If we follow this plan, it’s easy to see that using sums of deltas (“impulse train“) to define event streams resembles the definition of events as functions from real time to Maybe a. This possibility has been suggested previously and I’m sure it’s been discussed by FRP proponents – I’d like to know what conclusions or arguments were raised in this regard (enlighten me if you know).
However, the delta approach is not exactly the same as functions from time to Maybe. They are operators that take test functions and produce these Maybe total functions. The type can be written as (this is not really Haskell notation):
delta : (T -> A) -> T -> (U -> Maybe A)
Where U is the set of subsets of T, the first argument is the test function, the second argument is the time shift of the delta – the location of the event value, and the result is a function that yields Nothing everywhere except for subsets of time that happen to contain the shift value.
An event stream using this definition of delta would be a function from subsets of time (not from time values) to Maybe a. To incorporate these events in our model we’ll need can try different approaches. One way is to change the definition of a system to take inputs of this type (subsets of time → Maybe a), and to output a similar type. The only way I see to define the regular continuous time signals in this model is:
f : U -> Maybe (T -> A)
Where again U is the set of subsets of time. That is, for every subset of time, the function yields a function of time that gives the value of the signal at each point in the subset.

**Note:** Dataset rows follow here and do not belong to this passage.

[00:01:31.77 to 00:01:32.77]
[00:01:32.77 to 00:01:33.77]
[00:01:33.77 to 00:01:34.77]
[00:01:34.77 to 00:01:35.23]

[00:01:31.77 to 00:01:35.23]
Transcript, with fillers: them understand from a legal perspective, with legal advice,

There is surely more to explore in the delta direction, but for now that’s all I can think of.
The idea of a measurable time domain apparently makes it possible to define both continuous and discrete timed signals and systems at once. In addition we explored the alternative route of using delta functions. The first approach (based on measurable time) for events seems simpler and more straightforward than the delta function approach. Maybe there’s a simpler formulation that uses the delta approach and incorporates also regular signals in one general definition.